On the 22d instant the reverend brother received the inclosed important cablegram, which, it appears to me, meets the objections raised as to the right of official intervention. Here the vital questions of “protection” and “domicile” are presented, and reference made to the case of Martin Koszta, which, we contend, does not present the same strong ground as that of Baron Seillière’s case for the action of our Government.
As this is a matter in which, I respectfully submit, the honor and self-respect of our Government and its high position among civilized nations is involved, I would earnestly invite your attention to the position taken and successfully maintained by the illustrious statesman who held the office of Secretary of State under President Pierce. In his communication to the Austrian minister, Mr. Hulsemann, Mr. Marcy says [Ex. Doc, first session, Thirty-third Congress]:
“It is not said that this initiatory step [declaration of intention] in the process of naturalization invested him [Koszta] with all the civil rights of an American citizen, but it is sufficient for all the purposes of this case to show that he was clothed with an American nationality, and, in virtue thereof, the Government of the United States [Page 311] was authorized to extend to him its protection at home and abroad, Mr. Hulsemann, as the undersigned believes, falls into a great error by assuming that a nation can extend its protection only to native or naturalized citizens.

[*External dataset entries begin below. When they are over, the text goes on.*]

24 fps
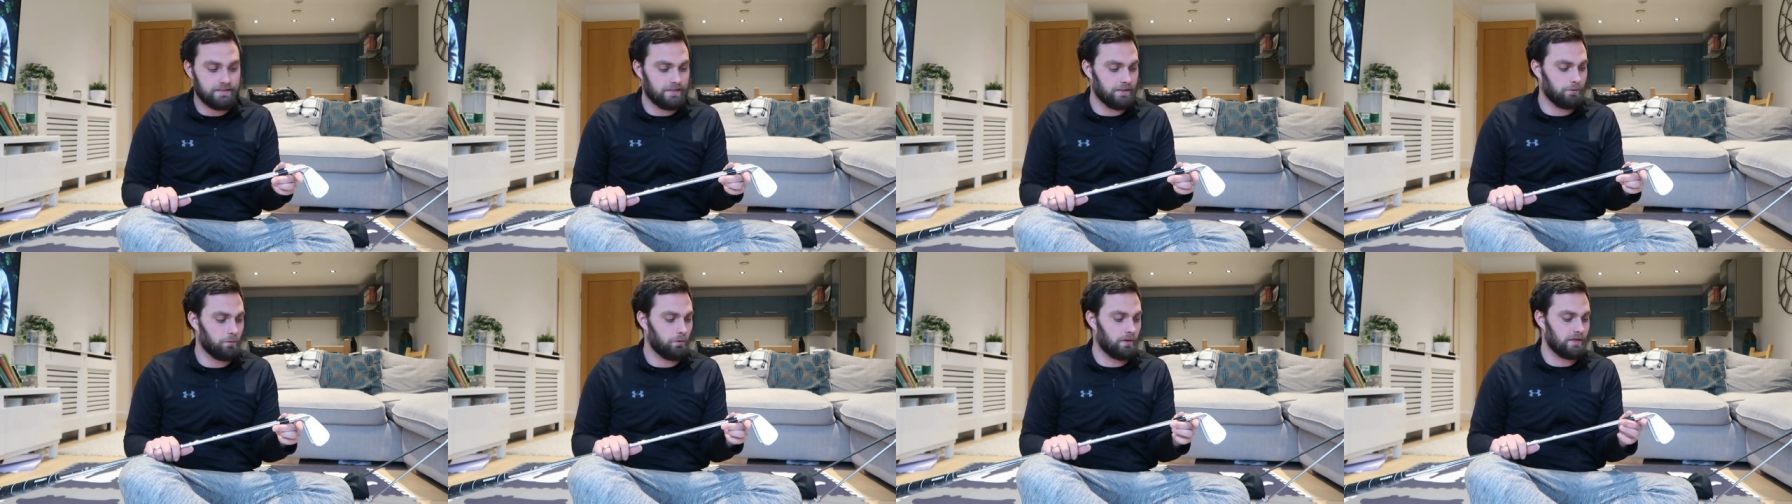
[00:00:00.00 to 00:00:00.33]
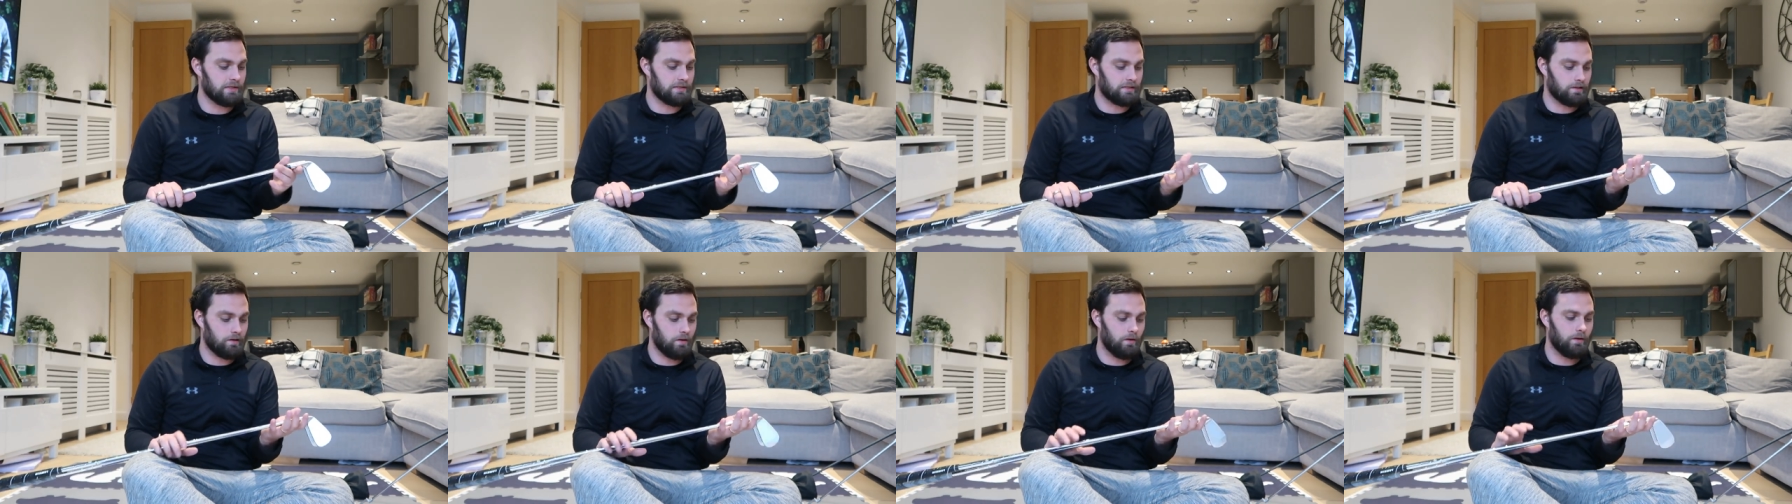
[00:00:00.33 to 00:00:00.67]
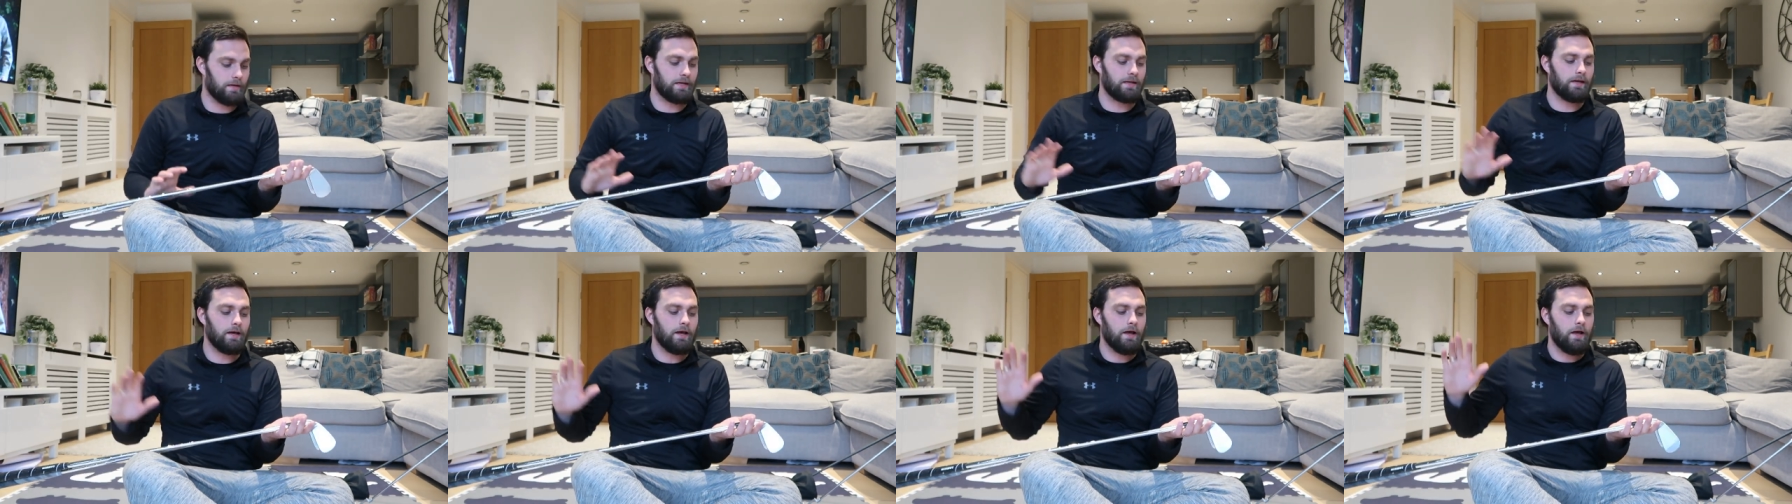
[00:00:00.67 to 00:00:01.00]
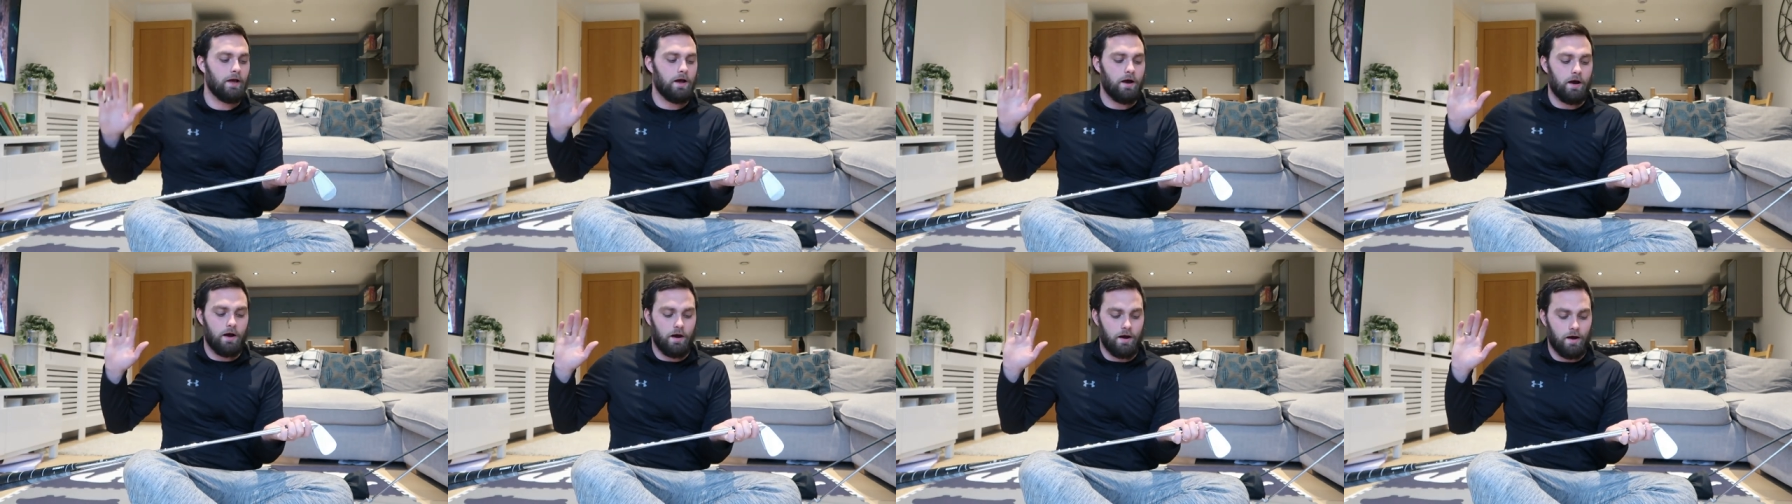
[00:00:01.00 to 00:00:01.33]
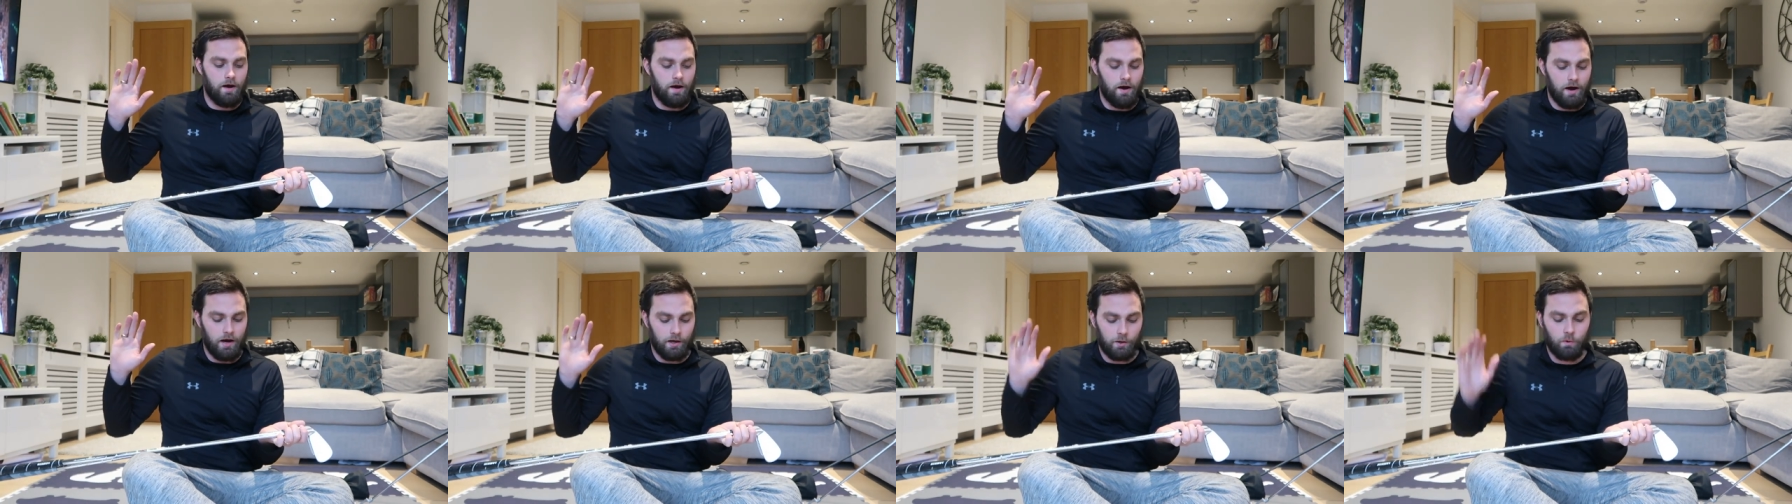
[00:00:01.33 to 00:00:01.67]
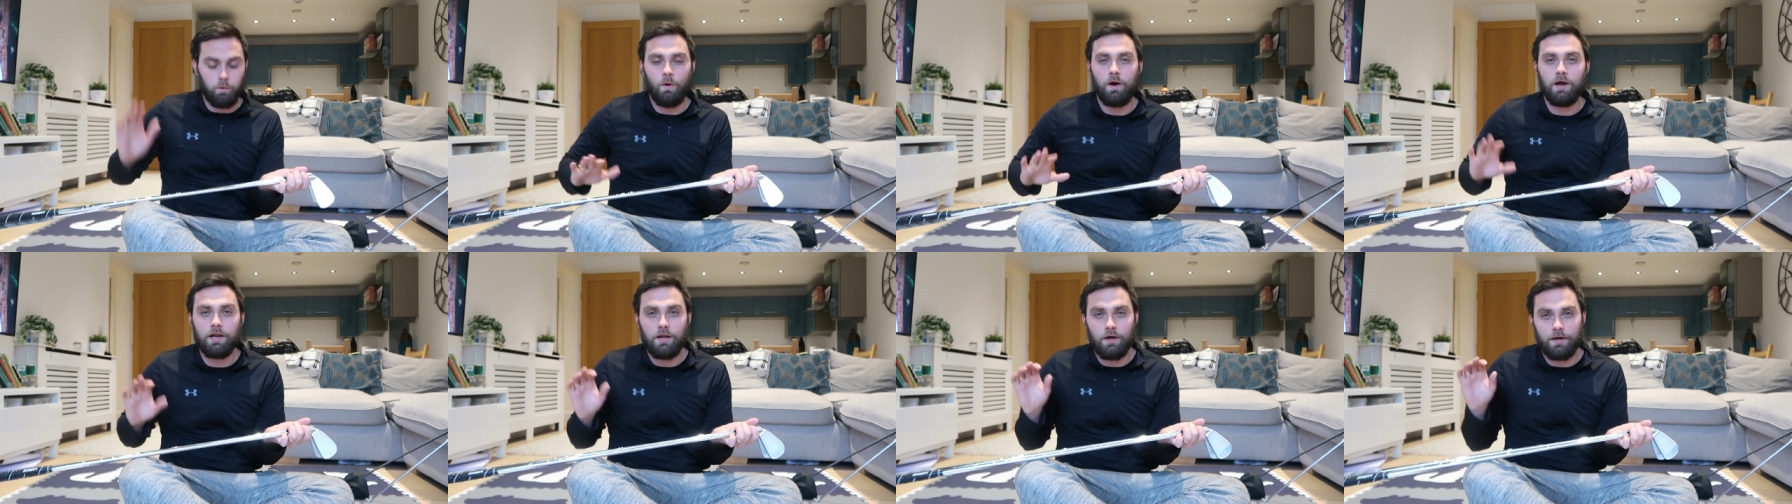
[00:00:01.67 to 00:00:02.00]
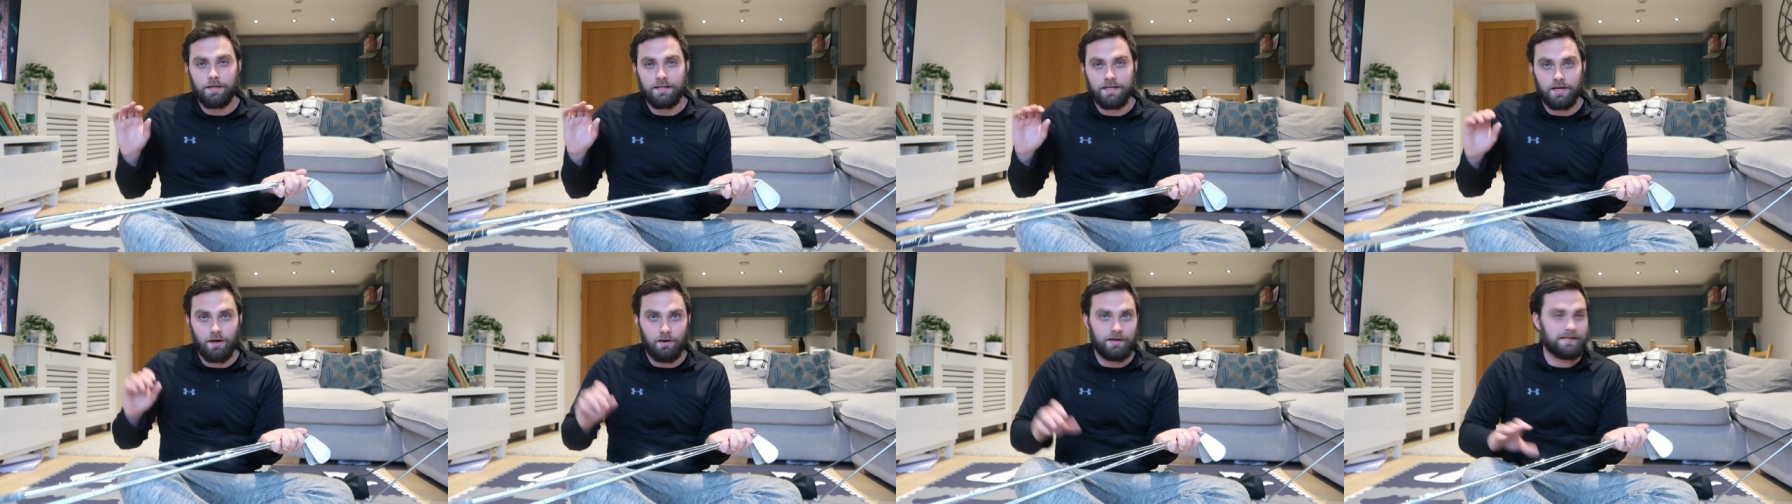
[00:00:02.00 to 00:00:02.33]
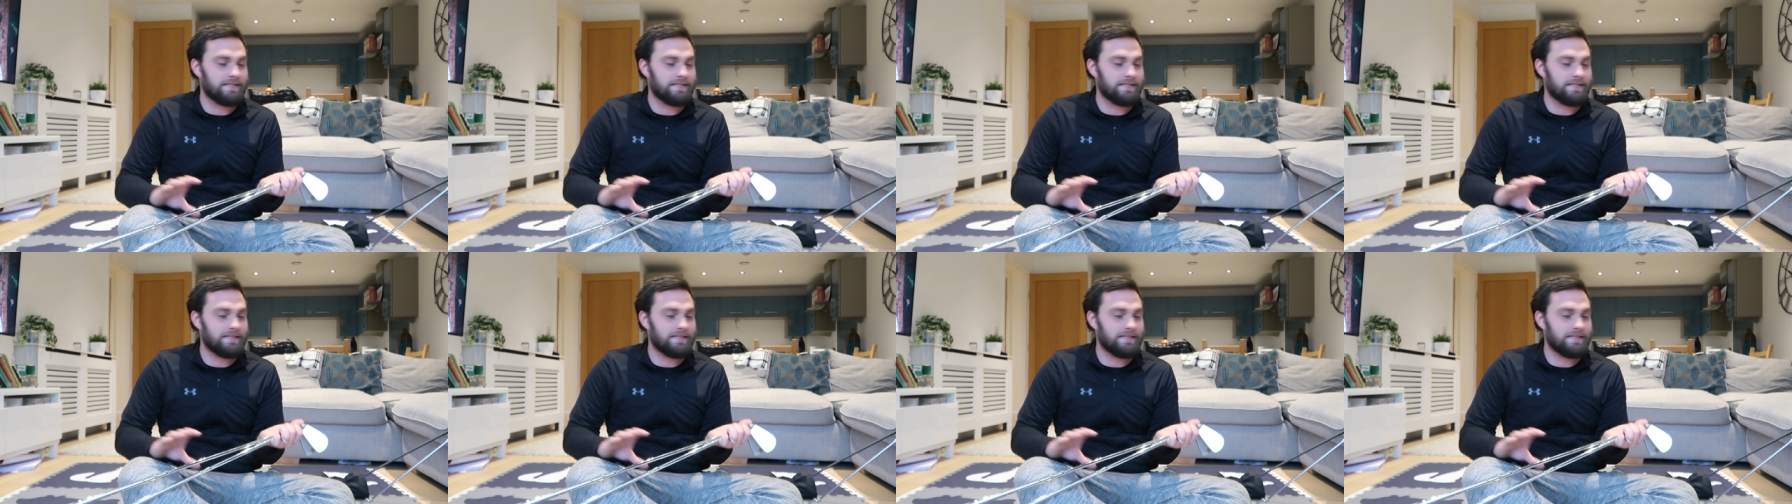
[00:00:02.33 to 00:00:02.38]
see what it's like. I quite like the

This is not the doctrine of international law, nor is the practice of nations circumscribed within such narrow limits. This law does not, as has been before remarked, complicate questions of this nature by respect for municipal codes. In relation to this subject it has clear and distinct codes of its own. It gives the national character of the country not only to native-born and naturalized citizens, but to all residents in it who are there with, or even without, intention to become citizens, provided they have a domicile therein. * * * Whenever, by the operation of the law of nations, an individual becomes clothed with our national character, be he a native-born or naturalized citizen, an exile driven from his early home by political oppression, or an emigrant enticed from it by hopes of a better fortune for himself and his posterity, he can claim the protection of this Government, and it may respond to that claim without being obliged to explain its conduct to any foreign power, for it is its duty to make its nationality respected by other nations and respectable in every quarter of the globe”
It appears from the inclosed dispatch that according to the French civil code Baron Seillière is; no longer a French citizen, and that Mr. Kelly, the counsel to the American legation, takes the same ground held by Mr. Marcy in the Koszta case, and which I respectfully submit, Mr. President, constitutes a precedent on which our Government not only can act, but in which it is bound to act in accordance with the principle laid down by one of our most eminent Democratic statesmen.
Trusting that the information herein presented may determine you to demand through our minister to France the immediate release of Baron Seillière.